━━━ TASK INPUTS

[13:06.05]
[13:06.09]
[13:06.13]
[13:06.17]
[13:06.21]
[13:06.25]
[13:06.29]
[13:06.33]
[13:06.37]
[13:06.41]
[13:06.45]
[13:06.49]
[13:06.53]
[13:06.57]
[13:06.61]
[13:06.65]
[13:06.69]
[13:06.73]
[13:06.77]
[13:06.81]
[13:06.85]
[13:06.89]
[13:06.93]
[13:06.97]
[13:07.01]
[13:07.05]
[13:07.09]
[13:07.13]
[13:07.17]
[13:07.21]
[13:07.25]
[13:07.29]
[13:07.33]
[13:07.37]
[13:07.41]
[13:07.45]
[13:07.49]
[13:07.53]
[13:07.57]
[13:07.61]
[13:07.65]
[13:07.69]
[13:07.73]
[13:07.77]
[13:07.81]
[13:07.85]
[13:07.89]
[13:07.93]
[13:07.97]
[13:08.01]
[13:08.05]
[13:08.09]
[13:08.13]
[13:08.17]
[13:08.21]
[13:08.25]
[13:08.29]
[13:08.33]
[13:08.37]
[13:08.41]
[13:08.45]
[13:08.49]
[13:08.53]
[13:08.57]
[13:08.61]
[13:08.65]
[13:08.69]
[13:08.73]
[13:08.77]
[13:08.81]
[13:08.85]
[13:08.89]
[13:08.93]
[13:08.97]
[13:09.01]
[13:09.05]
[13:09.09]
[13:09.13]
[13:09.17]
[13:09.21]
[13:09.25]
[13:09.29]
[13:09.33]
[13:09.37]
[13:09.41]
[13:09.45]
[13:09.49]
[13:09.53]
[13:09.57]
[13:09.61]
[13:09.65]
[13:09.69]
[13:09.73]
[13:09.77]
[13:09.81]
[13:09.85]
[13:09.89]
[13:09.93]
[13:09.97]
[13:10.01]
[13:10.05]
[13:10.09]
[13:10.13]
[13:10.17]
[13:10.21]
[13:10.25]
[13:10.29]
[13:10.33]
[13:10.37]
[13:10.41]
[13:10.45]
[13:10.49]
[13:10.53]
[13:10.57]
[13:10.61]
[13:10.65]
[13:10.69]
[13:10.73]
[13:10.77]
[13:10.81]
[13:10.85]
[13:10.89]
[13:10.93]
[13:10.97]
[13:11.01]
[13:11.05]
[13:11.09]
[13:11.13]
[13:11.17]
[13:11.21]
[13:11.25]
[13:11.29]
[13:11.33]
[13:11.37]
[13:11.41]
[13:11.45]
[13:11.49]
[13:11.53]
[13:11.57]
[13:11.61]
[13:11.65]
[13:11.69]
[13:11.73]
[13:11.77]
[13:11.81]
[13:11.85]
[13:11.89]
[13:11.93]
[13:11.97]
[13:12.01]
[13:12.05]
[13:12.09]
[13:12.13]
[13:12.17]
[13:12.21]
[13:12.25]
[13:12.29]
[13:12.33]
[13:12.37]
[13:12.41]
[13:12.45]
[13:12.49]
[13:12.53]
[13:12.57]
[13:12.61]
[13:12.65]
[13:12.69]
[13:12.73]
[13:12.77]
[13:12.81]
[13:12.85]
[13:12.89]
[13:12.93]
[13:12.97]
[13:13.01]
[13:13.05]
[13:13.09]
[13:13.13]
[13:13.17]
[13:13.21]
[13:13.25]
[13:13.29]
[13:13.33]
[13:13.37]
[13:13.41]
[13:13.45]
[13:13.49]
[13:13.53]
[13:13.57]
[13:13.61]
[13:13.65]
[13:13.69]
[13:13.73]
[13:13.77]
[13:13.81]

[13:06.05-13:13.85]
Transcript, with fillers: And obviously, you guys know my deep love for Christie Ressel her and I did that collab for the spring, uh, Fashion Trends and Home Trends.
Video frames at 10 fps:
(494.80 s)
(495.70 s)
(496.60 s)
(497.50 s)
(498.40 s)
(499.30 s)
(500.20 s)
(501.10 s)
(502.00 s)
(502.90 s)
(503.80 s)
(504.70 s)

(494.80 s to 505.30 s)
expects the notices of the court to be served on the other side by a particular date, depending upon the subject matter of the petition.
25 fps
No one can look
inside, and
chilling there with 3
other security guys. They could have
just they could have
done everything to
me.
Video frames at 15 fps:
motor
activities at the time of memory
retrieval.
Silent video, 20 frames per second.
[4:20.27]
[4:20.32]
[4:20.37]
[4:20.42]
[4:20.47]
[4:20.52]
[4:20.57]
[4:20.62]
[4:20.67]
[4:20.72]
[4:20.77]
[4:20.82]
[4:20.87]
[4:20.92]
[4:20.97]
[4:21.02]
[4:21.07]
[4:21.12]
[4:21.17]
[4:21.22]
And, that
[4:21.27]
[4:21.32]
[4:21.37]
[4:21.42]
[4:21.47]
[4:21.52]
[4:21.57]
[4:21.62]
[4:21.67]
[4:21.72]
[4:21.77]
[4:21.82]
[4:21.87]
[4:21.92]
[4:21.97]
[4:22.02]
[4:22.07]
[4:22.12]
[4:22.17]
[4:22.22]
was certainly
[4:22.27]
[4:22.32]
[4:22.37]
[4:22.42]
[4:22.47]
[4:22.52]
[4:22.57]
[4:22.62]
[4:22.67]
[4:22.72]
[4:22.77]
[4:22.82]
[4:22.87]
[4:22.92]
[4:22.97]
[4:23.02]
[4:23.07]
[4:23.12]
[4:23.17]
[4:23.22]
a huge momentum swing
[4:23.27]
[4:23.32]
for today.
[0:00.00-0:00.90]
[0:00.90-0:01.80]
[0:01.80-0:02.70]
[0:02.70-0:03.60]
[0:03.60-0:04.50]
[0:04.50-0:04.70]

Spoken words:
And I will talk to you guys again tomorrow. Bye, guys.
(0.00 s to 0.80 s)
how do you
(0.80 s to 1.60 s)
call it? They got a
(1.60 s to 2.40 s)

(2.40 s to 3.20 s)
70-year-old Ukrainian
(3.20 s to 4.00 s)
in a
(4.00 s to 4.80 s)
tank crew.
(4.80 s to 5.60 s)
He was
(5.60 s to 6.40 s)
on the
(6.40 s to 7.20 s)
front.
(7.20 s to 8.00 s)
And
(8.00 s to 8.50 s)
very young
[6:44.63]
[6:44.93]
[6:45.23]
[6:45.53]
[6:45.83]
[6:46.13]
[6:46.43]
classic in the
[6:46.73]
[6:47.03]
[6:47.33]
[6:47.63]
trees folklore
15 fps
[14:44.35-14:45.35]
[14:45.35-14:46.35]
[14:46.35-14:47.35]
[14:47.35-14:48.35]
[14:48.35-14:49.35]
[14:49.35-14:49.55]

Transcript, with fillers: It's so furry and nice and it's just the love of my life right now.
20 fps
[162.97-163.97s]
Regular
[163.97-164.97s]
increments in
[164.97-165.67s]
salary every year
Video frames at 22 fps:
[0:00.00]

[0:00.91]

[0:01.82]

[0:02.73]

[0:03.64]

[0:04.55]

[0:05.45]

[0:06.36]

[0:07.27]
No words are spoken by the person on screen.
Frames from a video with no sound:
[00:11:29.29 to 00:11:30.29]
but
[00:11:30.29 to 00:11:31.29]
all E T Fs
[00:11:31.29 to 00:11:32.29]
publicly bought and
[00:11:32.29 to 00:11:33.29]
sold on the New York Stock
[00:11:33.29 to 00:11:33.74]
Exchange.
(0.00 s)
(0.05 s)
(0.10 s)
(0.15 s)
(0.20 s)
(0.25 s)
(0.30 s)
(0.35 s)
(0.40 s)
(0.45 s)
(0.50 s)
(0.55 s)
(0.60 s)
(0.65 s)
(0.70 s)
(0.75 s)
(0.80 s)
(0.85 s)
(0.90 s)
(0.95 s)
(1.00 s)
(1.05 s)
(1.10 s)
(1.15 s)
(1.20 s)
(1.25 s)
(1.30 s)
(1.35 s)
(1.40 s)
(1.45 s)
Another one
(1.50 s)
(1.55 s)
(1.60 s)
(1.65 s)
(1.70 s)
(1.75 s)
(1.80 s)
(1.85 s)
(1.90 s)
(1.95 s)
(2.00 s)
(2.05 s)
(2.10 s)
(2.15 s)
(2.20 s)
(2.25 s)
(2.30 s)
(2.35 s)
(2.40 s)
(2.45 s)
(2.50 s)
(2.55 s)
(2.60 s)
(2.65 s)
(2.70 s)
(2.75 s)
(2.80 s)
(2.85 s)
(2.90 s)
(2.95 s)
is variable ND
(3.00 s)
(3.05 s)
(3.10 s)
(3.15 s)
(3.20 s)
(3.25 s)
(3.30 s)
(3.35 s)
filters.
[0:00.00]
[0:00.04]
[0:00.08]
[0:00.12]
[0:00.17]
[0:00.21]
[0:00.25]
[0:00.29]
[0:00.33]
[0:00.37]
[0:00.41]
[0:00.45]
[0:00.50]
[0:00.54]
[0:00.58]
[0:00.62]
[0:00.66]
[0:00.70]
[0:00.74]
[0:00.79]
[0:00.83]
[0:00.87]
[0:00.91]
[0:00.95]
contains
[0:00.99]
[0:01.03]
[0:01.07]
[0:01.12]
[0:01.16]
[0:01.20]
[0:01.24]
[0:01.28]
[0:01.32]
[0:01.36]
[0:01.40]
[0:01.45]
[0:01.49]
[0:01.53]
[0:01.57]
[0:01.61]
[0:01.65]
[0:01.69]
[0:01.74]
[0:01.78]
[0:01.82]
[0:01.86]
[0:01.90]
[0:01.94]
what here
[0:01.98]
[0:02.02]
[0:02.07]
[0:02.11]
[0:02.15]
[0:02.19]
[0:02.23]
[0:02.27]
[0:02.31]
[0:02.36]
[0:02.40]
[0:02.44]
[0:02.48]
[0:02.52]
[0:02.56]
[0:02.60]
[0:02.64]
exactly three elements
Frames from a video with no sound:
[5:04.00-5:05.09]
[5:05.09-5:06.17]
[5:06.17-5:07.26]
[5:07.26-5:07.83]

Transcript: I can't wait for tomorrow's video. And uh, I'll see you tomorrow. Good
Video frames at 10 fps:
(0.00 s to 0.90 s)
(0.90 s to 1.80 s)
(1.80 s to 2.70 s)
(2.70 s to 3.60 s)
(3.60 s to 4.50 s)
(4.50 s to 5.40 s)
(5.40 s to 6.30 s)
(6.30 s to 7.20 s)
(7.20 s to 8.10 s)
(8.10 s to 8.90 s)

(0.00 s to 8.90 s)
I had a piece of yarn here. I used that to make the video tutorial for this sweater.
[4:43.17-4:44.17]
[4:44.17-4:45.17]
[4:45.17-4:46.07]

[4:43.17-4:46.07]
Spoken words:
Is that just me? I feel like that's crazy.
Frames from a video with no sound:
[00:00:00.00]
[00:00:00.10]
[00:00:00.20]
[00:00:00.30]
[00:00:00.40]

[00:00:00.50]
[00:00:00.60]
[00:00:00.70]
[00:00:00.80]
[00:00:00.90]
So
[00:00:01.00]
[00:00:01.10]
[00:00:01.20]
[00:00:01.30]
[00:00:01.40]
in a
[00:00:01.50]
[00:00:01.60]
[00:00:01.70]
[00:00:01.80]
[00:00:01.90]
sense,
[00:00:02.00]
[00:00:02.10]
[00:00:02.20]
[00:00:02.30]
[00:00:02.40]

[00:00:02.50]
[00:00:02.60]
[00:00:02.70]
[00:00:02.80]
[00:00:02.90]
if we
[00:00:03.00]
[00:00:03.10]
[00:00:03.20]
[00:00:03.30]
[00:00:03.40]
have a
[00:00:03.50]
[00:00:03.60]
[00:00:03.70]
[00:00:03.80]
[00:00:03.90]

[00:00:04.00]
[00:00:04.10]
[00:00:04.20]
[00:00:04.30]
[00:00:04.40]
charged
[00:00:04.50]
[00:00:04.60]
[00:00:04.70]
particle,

━━━━━━

§ **REQUIRED ACTION**:
Whenever a line in the listing above includes the word "Transcript", return that line.

§ **ANSWER AREA**:
Transcript, with fillers: And obviously, you guys know my deep love for Christie Ressel her and I did that collab for the spring, uh, Fashion Trends and Home Trends.
Transcript, with fillers: It's so furry and nice and it's just the love of my life right now.
Transcript: I can't wait for tomorrow's video. And uh, I'll see you tomorrow. Good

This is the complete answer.